- Task: In the records below, find the line that holds "[32:28.40-32:29.44]". Restate it and every later line exactly, stopping at the end and skipping pictures.

[Items listed in a dataset]
-*-*-
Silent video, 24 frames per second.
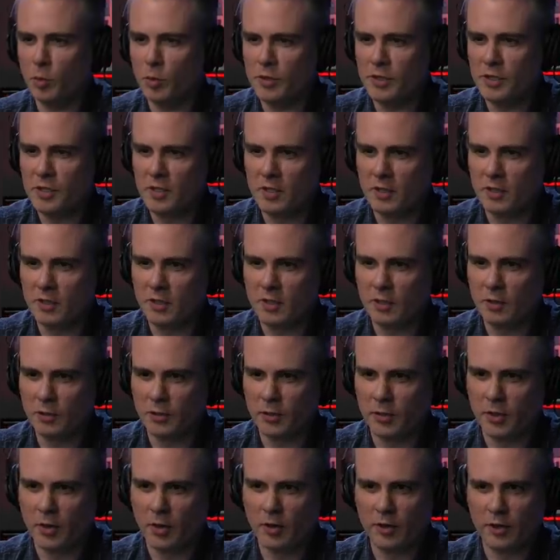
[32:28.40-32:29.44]
will have
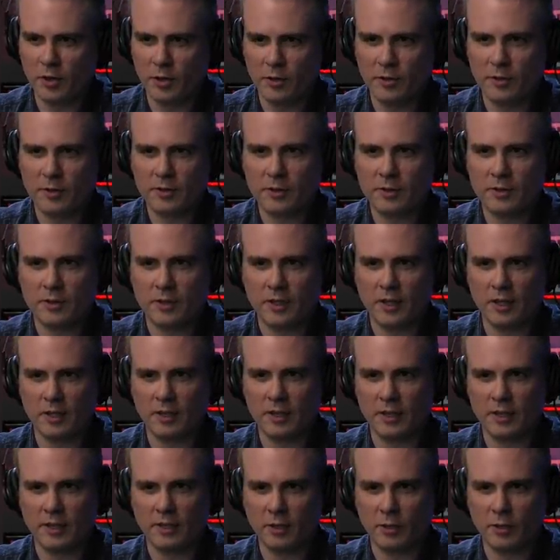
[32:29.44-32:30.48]
your personal effects. Yeah,
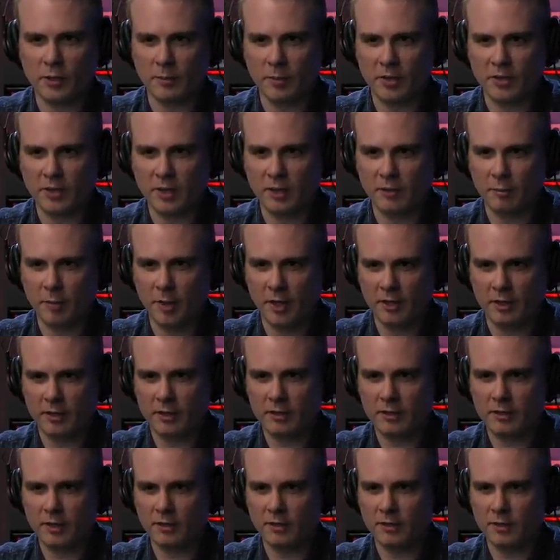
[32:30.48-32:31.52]
I can go get my stuff
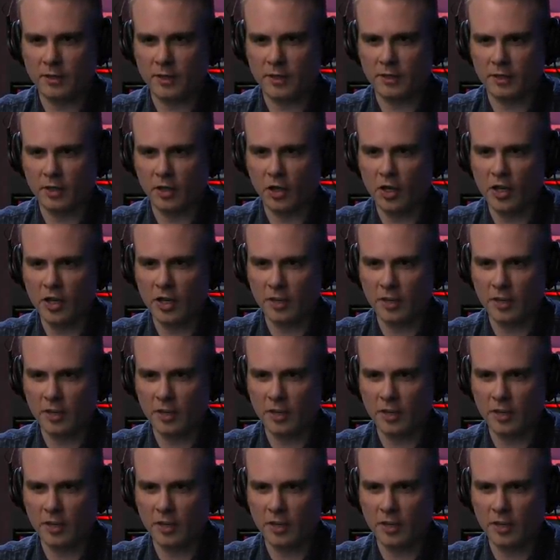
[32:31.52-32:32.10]
back. I still got the gun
-*-*-
- Exercise answer:
[32:28.40-32:29.44]
will have
[32:29.44-32:30.48]
your personal effects. Yeah,
[32:30.48-32:31.52]
I can go get my stuff
[32:31.52-32:32.10]
back. I still got the gun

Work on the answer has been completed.